Bozar présente ce printemps une rétrospective Michael Borremans. Grâce à une scénographie qui joue sur le grandiose et l’intime, dans une aile majestueuse du Palais des Beaux Arts de Bruxelles, l’oeuvre de Michael Borremans se dévoile dans toute sa complexité.
L’oeuvre de Michael Borremans multiplie les jeux d’illusion, mixe les références culturelles, et propose au regard des tableaux qui semblent souvent énigmatiques. Le mystère naît souvent du personnage placé de telle sorte qu’il est impossible de saisir son expression. Anna (2003) regarde ses mains posées sur une table. En 2004 Anna paraît de dos, le spectateur voit un petit chignon et un chemisier blanc, un chemisier qui réapparaît dans The Ear, cette fois avec les cheveux nattés, en 2011. Dans cette oeuvre souvent le regard se dérobe, qu’il soit orienté vers un point inaccessible ou tout simplement évacué par la posture imposée au modèle.
La reprise de thèmes picturaux, savamment orchestrés dans cette rétrospective, instaure progressivement une lecture des tableaux à priori énigmatiques. Ainsi en est il du motif des tableaux intitulés The Load. Cette coiffe étrange saisie sous différents angles possède la faculté singulière de happer celui qui la porte. Homme, femme, enfant ? L’ ombre s’accentue, Une tache de couleur jaune apparaît dans le col, la forme suggère une ligne, une présence dont la réalité se dissout sous l’objet.
Tantôt la figure humaine est masquée avec l’ apposition d’un luisant masque ébène peint sur le visage ( The Angel, 2013), tantôt elle est effacée. L’ homme se réduit alors à des fragments de corps, qu’ils soient allongés tête-bêche dans un décor de coulisses ( The Bodies, 2005), qu’ils émergent, tronqués, d’une jupe octogonale rouge ( The Devil’s dress, 2011). Progressivement le personnage s’efface au profit d’une atmosphère qui joue sur une mystérieuse et diffuse impression d’absence.
Et dans cette théatralisation de l’effacement progressif de l’individu s’insinue la présence grandissante de natures mortes, que ce soit réellement un animal mort ( The Dead Chicken, 2013), un canard en faïence blanche, sans yeux mais avec un bec jaune ( The Duck, 2010), ou un biscuit en robe rouge, projeté par son ombre hors du tableau (The Glaze, 2007).

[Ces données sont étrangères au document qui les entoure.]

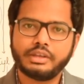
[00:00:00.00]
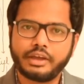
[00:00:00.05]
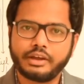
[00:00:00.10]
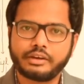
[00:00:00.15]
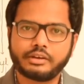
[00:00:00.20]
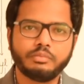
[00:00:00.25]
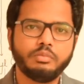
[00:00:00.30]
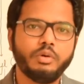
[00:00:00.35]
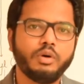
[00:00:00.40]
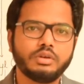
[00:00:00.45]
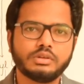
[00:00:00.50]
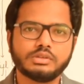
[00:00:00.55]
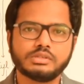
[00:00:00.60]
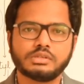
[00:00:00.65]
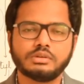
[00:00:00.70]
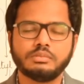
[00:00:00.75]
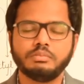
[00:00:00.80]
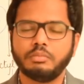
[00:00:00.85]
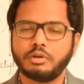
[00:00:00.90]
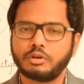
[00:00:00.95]

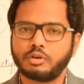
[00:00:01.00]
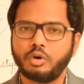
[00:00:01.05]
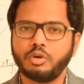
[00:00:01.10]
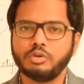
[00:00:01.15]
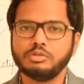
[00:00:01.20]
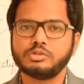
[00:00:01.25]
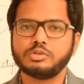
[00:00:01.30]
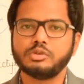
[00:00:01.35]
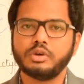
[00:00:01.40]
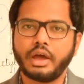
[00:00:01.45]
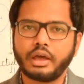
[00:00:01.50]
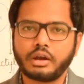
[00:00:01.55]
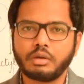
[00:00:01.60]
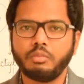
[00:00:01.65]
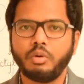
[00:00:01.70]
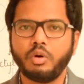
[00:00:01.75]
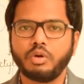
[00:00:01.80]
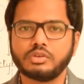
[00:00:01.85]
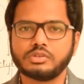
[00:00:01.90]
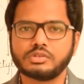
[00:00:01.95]
catabolism but also
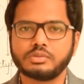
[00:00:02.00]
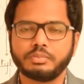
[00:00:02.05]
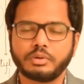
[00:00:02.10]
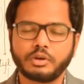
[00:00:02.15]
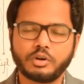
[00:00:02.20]
anabolism,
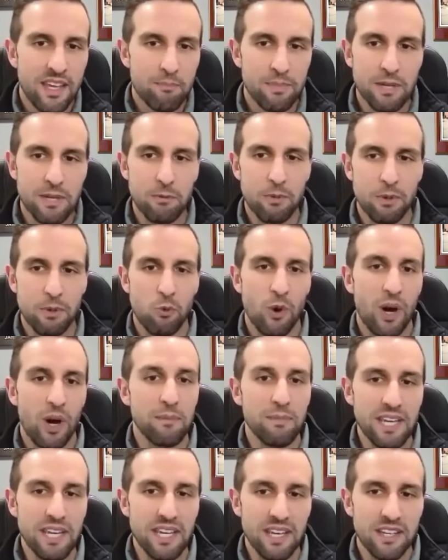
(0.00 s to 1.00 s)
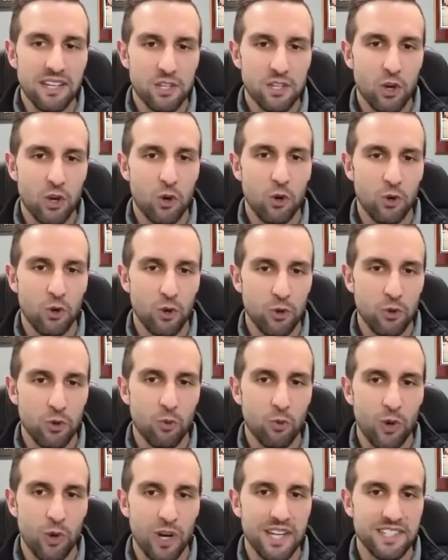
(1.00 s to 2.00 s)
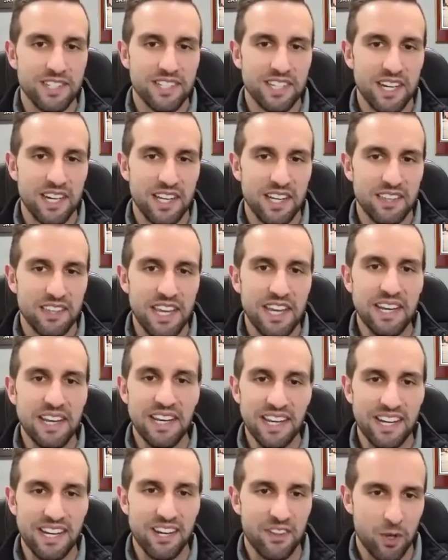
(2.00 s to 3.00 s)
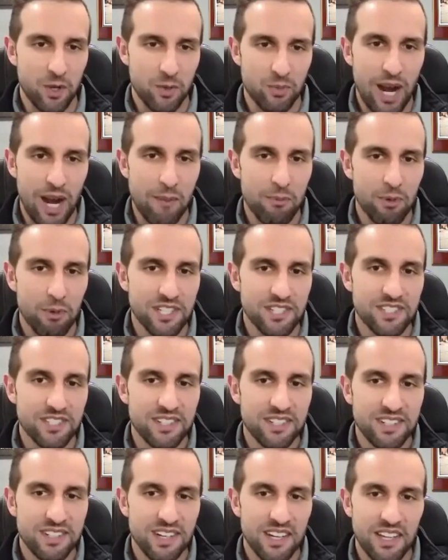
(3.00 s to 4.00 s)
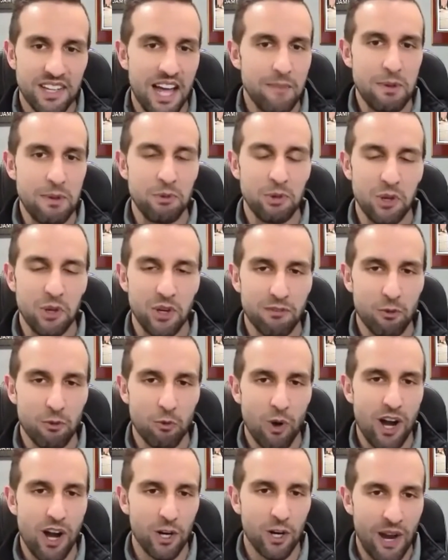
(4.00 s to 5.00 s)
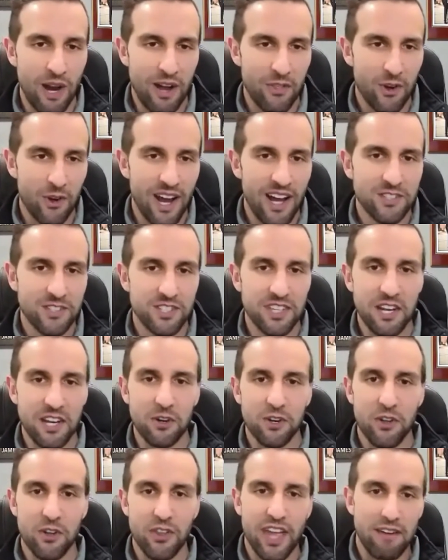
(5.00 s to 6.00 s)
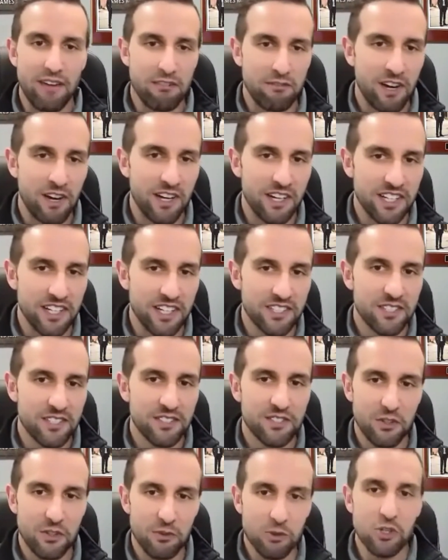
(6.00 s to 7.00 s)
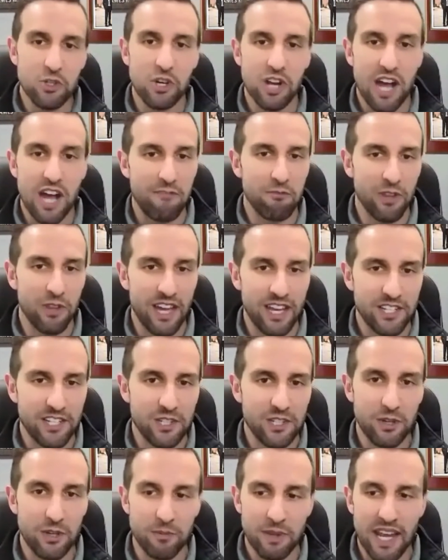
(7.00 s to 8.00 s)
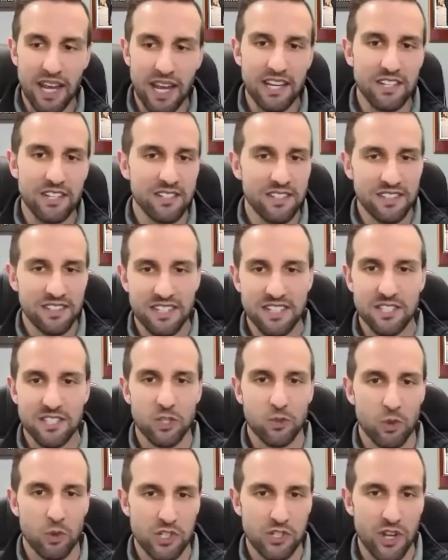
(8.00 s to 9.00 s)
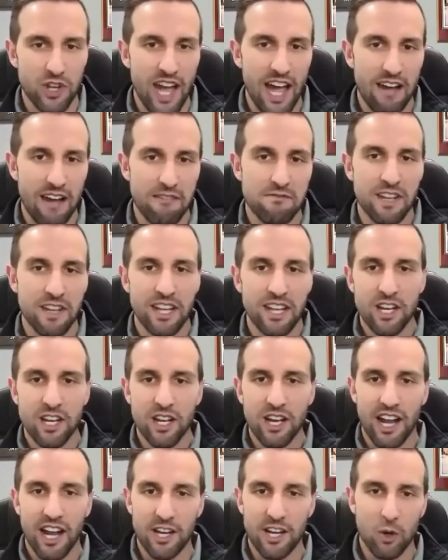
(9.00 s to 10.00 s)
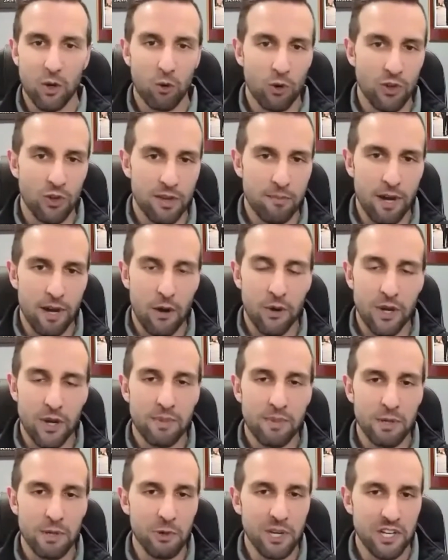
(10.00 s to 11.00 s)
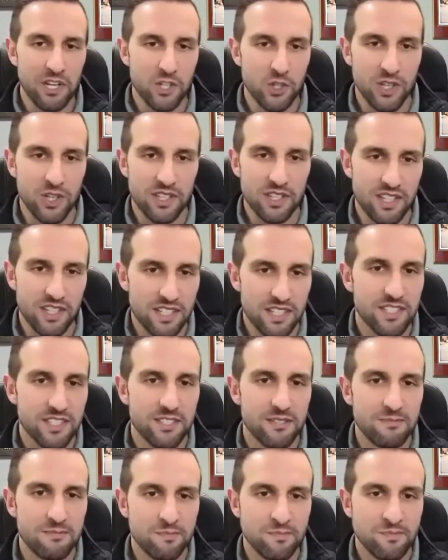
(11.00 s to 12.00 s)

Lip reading: People want to be told what they need on their properties. A lot of people don't even walk around their house. They don't know they have a fungus. So you should offer that to them. Hey, this is what you have. I know we're only mowing, but we could treat this.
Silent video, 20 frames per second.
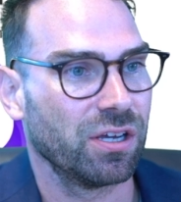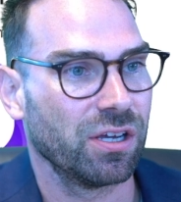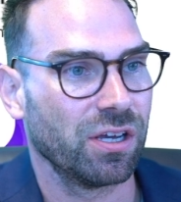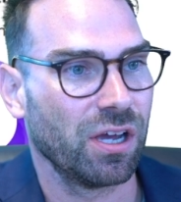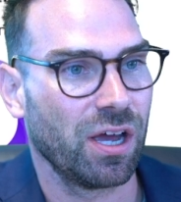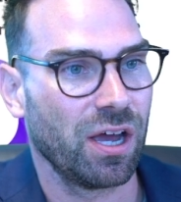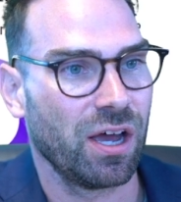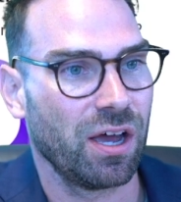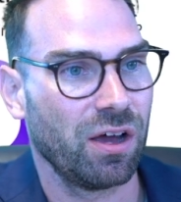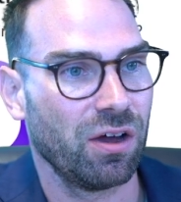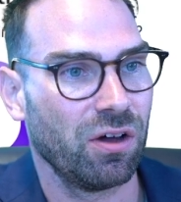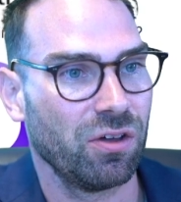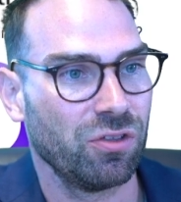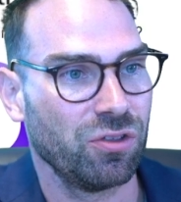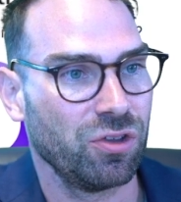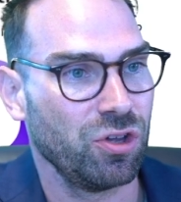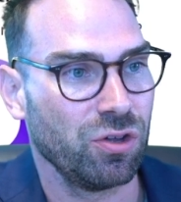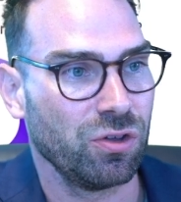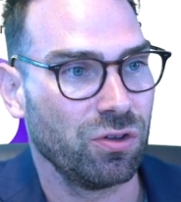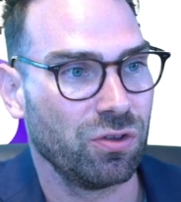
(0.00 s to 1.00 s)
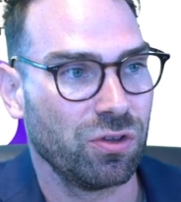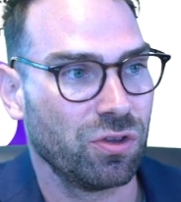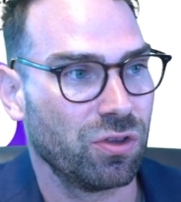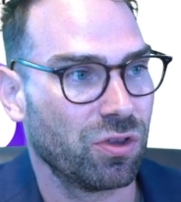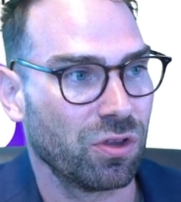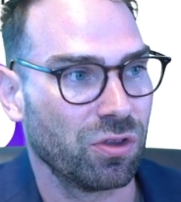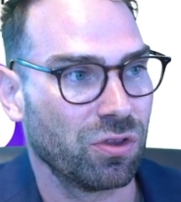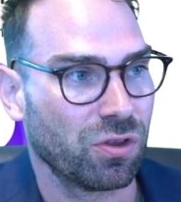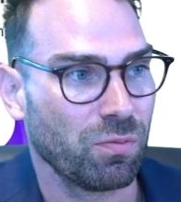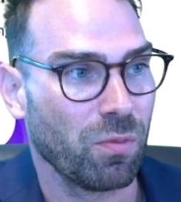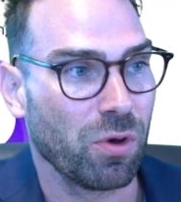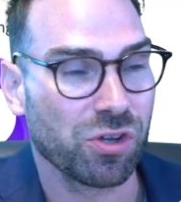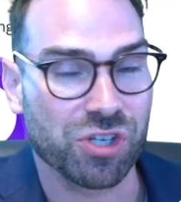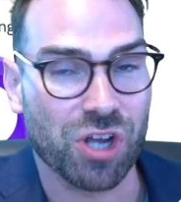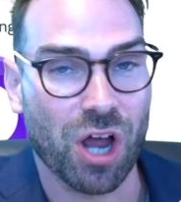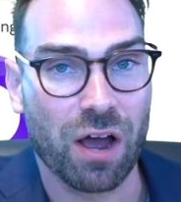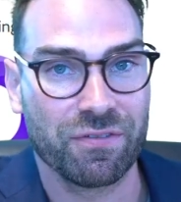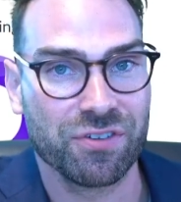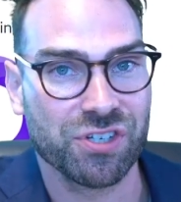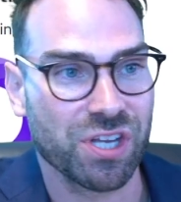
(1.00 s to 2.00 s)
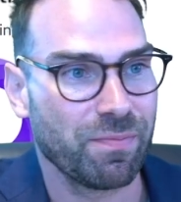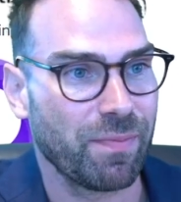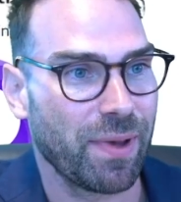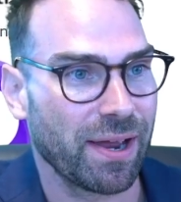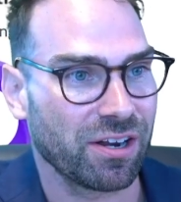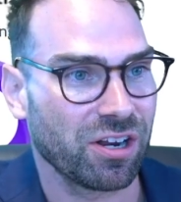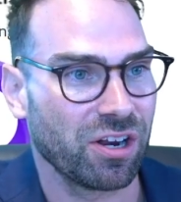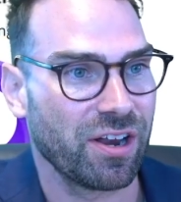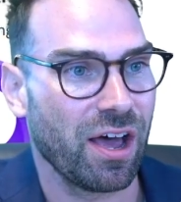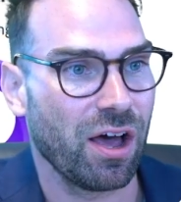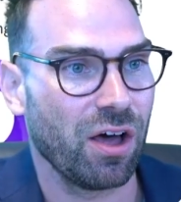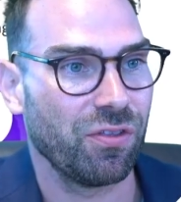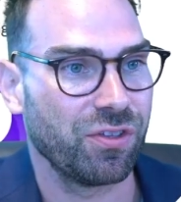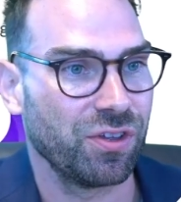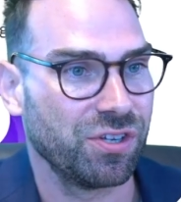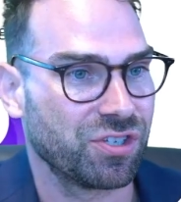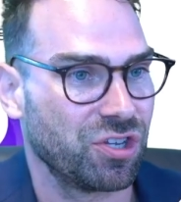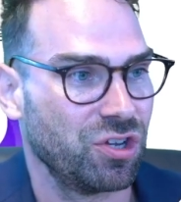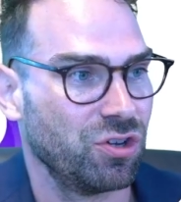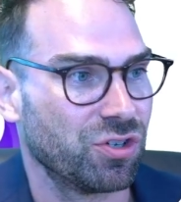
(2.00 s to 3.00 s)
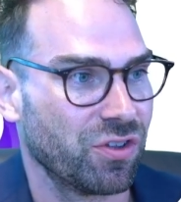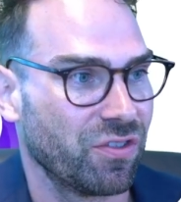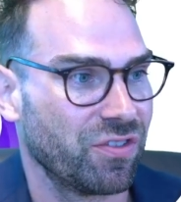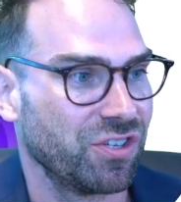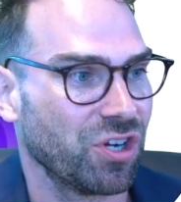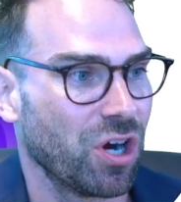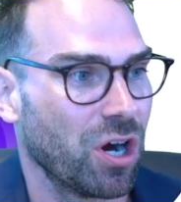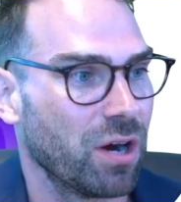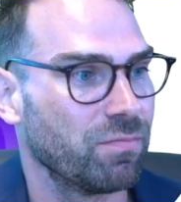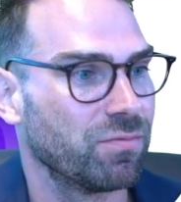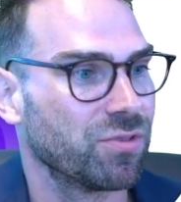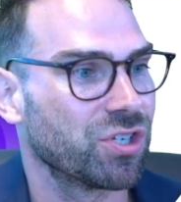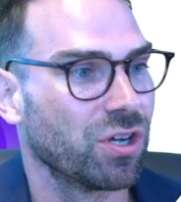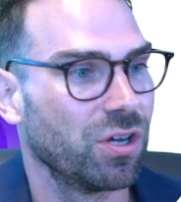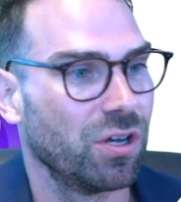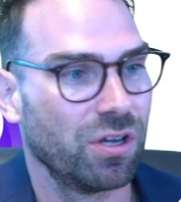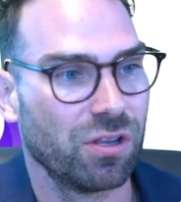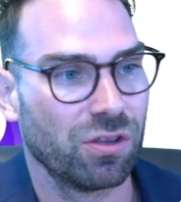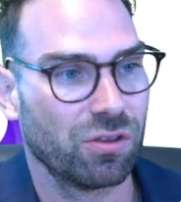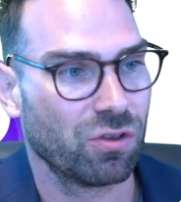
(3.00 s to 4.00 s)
the most obvious impact on health is the use of these arms.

Cette rétrospective As sweet as it gets , en présentant les oeuvres les plus imposantes par leur format, The Angel ou The Avoider, mais également les installations des Fingerwomen ( 2007), les séries intitulées German I, II, III, The Walk, ou l’élaboration de The House of Opportunity ( installée au musée du Louvre en 2003) donne à voir une oeuvre qui se construit, réfléchissant les influences d’illustres prédécesseurs, de Vélasquez à Manet ou Ensor, mais les dépasse. Elle s’inscrit dans une dimension très contemporaine par la démultiplication des dimensions, les jeux de superpositions repris, travaillés par nuances. A travers cette réflexion dynamique sur le discours pictural qui assimile les apports plus contemporains des discours photographique ou cinématographique, Michael Borremans construit un monde mystérieux, fascinant et si proche. Dominique Grimardia. Copyright Magazine Forks.
Michael Borremans , Bozar, palais des Beaux Arts, rue Ravensteinstraat 23, 1000 Bruxelles – Brussels, jusqu’au 3 août 2014, puis au Tel-Aviv Museum of Art et au Dallas Museum of Art. Commissaire Jeffrey Grove.